#### [WHAT TO PRODUCE]
Only the records, exactly as written, belong in the answer; pictures do not.

#### [MATERIAL SUPPLIED]
□ □ □ □ □ □ □
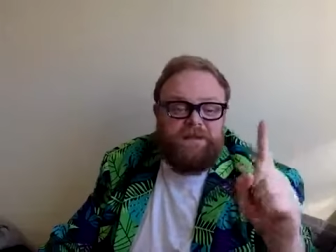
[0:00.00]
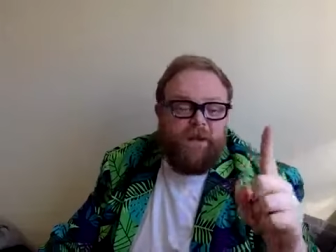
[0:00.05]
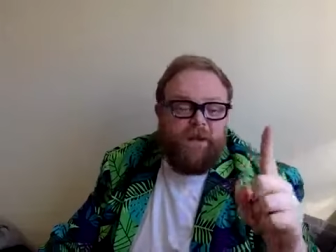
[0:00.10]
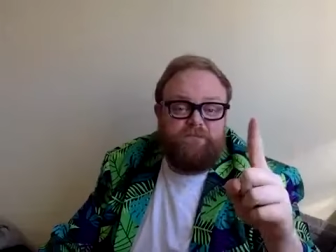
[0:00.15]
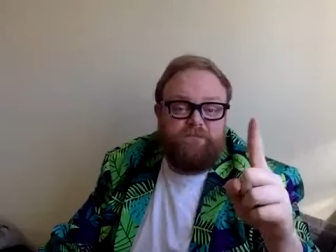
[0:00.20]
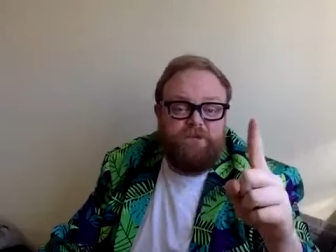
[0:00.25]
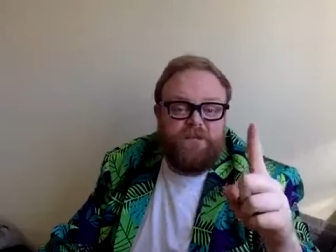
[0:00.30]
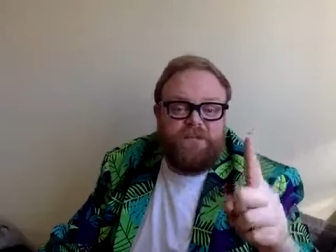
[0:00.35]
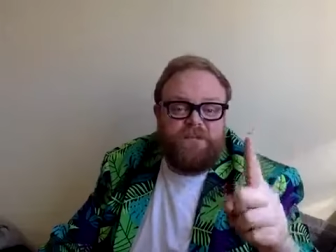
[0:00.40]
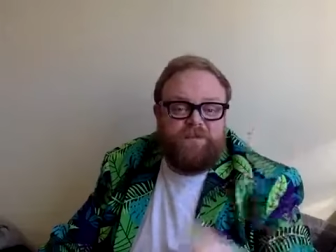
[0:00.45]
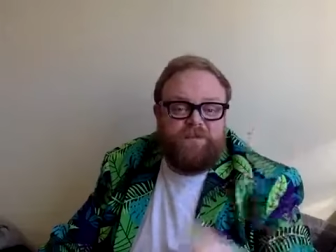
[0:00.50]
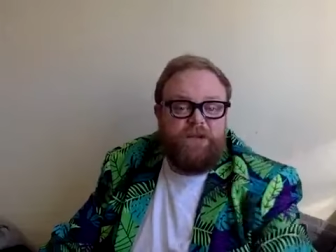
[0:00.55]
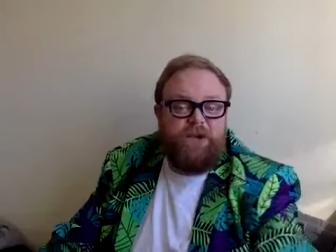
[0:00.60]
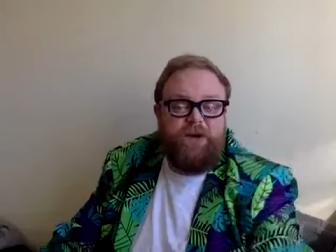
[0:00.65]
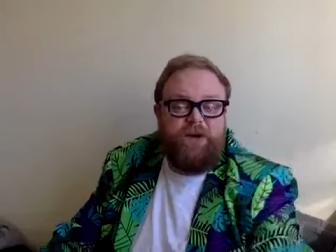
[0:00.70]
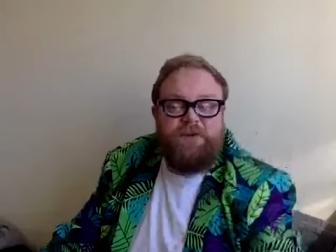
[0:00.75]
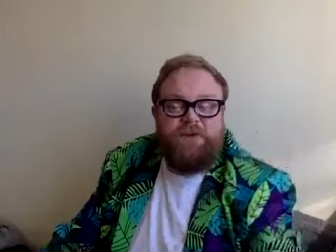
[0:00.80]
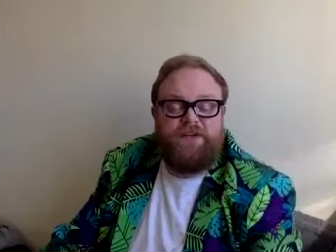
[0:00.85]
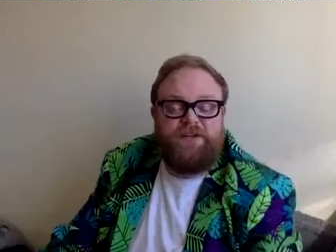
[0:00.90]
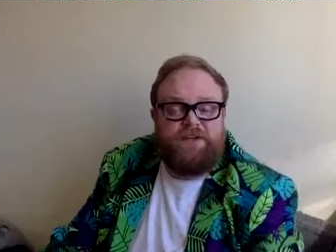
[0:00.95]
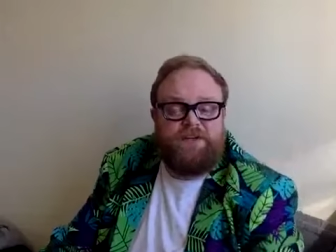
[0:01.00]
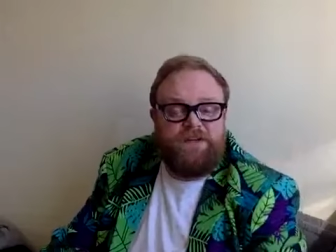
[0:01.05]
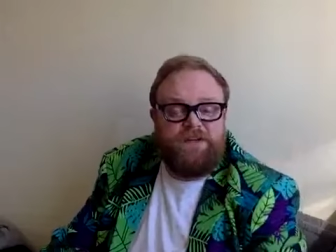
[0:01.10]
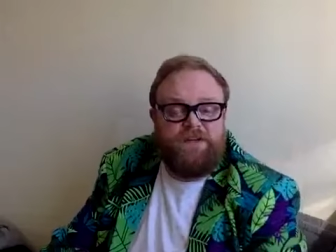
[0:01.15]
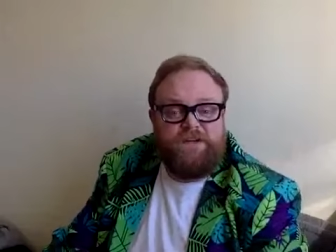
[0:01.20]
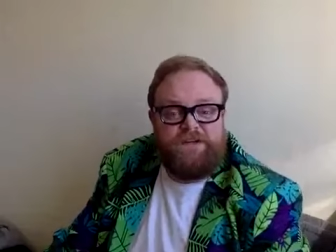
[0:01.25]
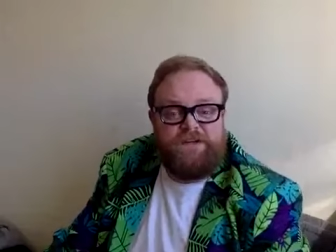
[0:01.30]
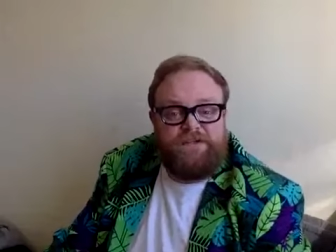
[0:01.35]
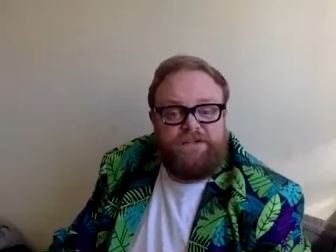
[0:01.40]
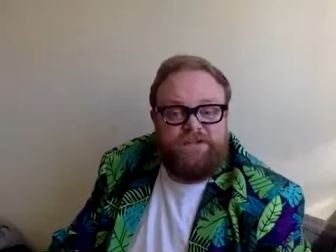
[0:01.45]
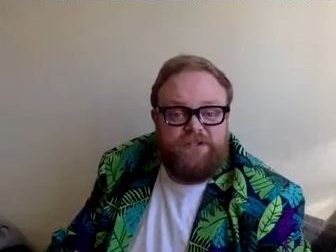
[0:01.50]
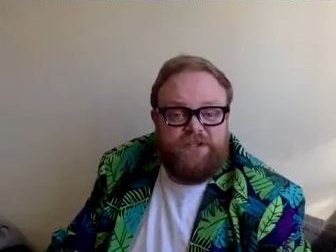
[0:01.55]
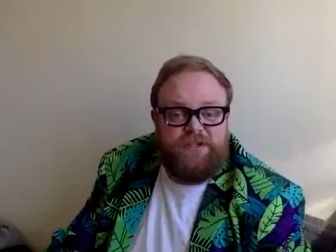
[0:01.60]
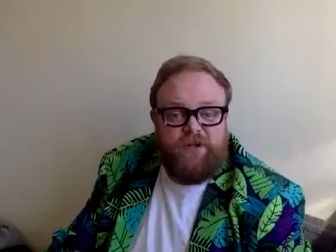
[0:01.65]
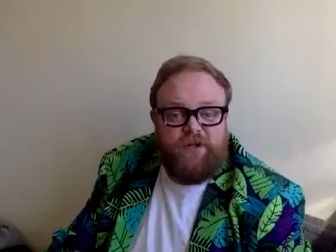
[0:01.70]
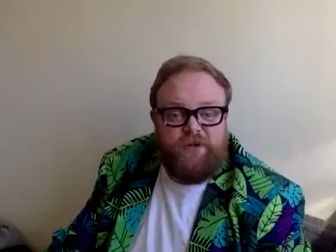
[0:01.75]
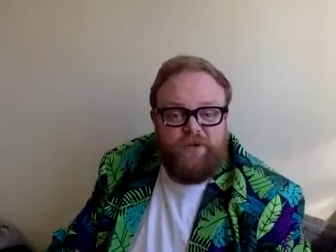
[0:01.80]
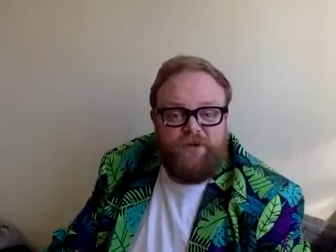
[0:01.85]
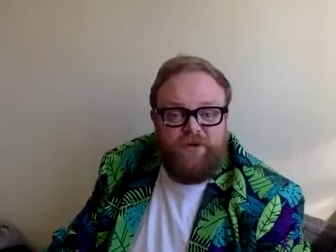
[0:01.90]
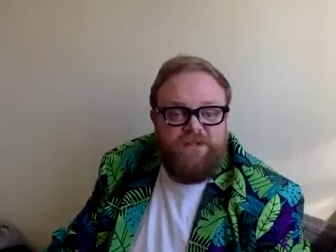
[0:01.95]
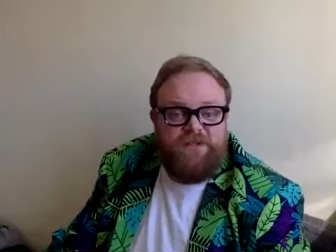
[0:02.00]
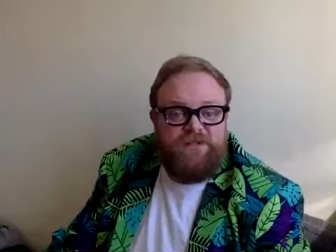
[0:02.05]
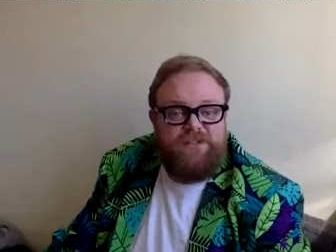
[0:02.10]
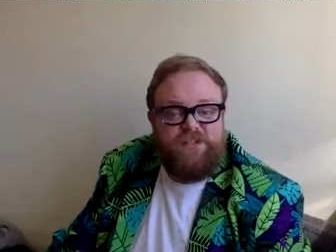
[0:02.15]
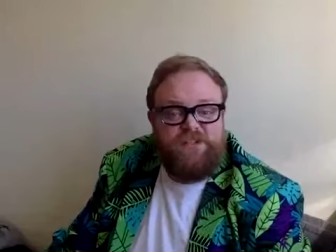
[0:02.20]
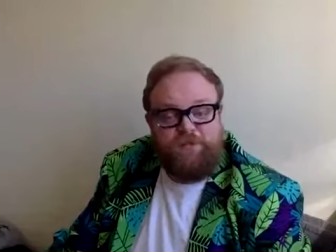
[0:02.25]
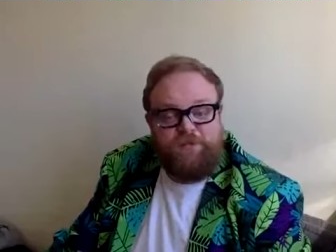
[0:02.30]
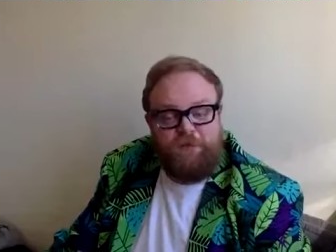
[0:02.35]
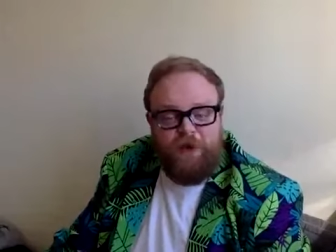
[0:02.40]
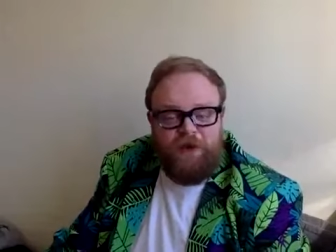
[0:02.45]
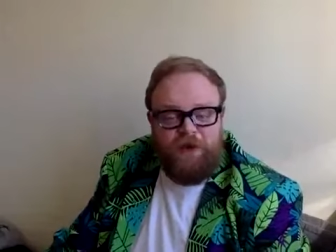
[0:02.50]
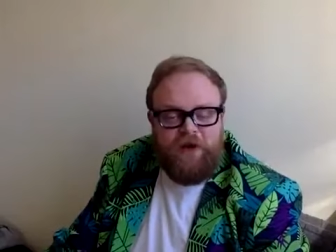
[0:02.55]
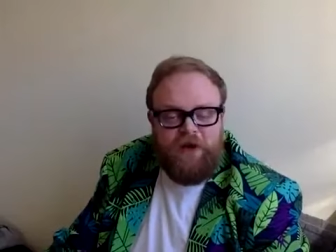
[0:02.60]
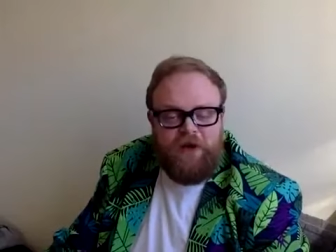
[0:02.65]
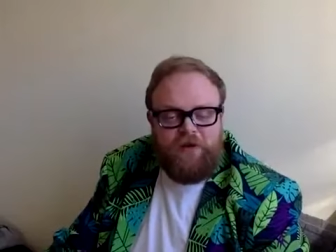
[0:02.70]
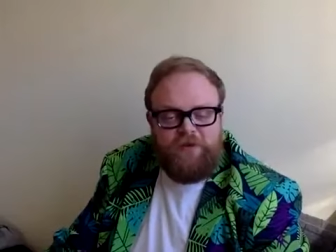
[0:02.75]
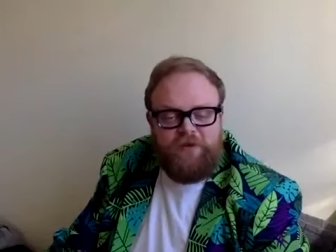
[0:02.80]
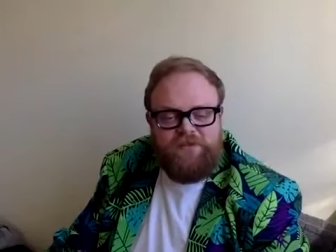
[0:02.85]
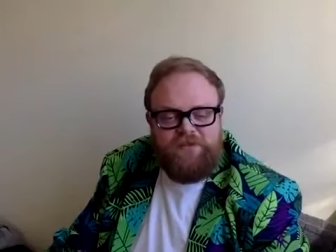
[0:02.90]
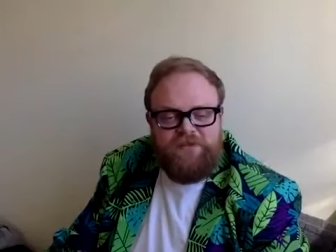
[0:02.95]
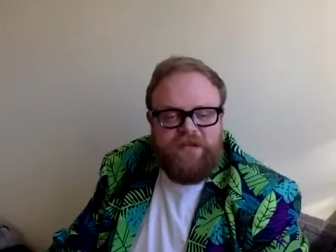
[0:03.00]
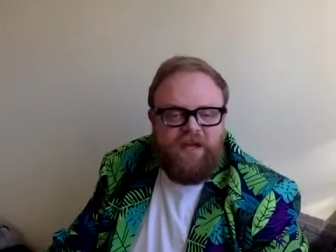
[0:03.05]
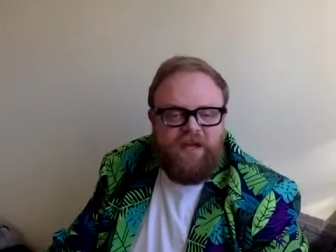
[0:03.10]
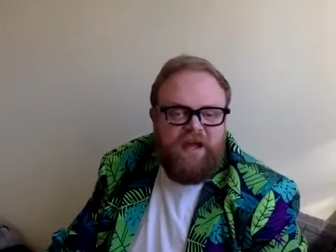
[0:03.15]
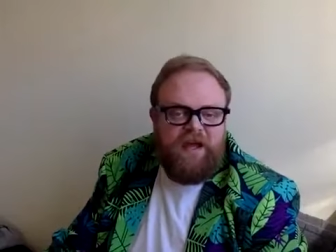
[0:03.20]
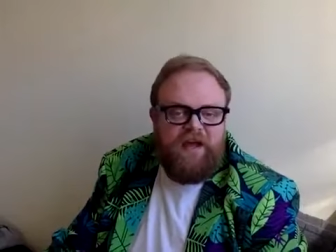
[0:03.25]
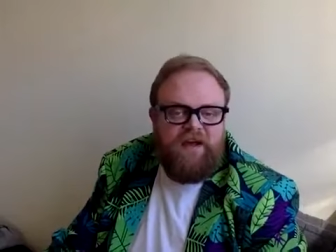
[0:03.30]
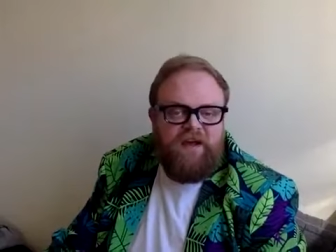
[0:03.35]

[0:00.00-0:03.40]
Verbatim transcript: that brings me on to tomorrow's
□ □ □ □ □ □ □
#### [OUTPUT]
[0:00.00]
[0:00.05]
[0:00.10]
[0:00.15]
[0:00.20]
[0:00.25]
[0:00.30]
[0:00.35]
[0:00.40]
[0:00.45]
[0:00.50]
[0:00.55]
[0:00.60]
[0:00.65]
[0:00.70]
[0:00.75]
[0:00.80]
[0:00.85]
[0:00.90]
[0:00.95]
[0:01.00]
[0:01.05]
[0:01.10]
[0:01.15]
[0:01.20]
[0:01.25]
[0:01.30]
[0:01.35]
[0:01.40]
[0:01.45]
[0:01.50]
[0:01.55]
[0:01.60]
[0:01.65]
[0:01.70]
[0:01.75]
[0:01.80]
[0:01.85]
[0:01.90]
[0:01.95]
[0:02.00]
[0:02.05]
[0:02.10]
[0:02.15]
[0:02.20]
[0:02.25]
[0:02.30]
[0:02.35]
[0:02.40]
[0:02.45]
[0:02.50]
[0:02.55]
[0:02.60]
[0:02.65]
[0:02.70]
[0:02.75]
[0:02.80]
[0:02.85]
[0:02.90]
[0:02.95]
[0:03.00]
[0:03.05]
[0:03.10]
[0:03.15]
[0:03.20]
[0:03.25]
[0:03.30]
[0:03.35]

[0:00.00-0:03.40]
Verbatim transcript: that brings me on to tomorrow's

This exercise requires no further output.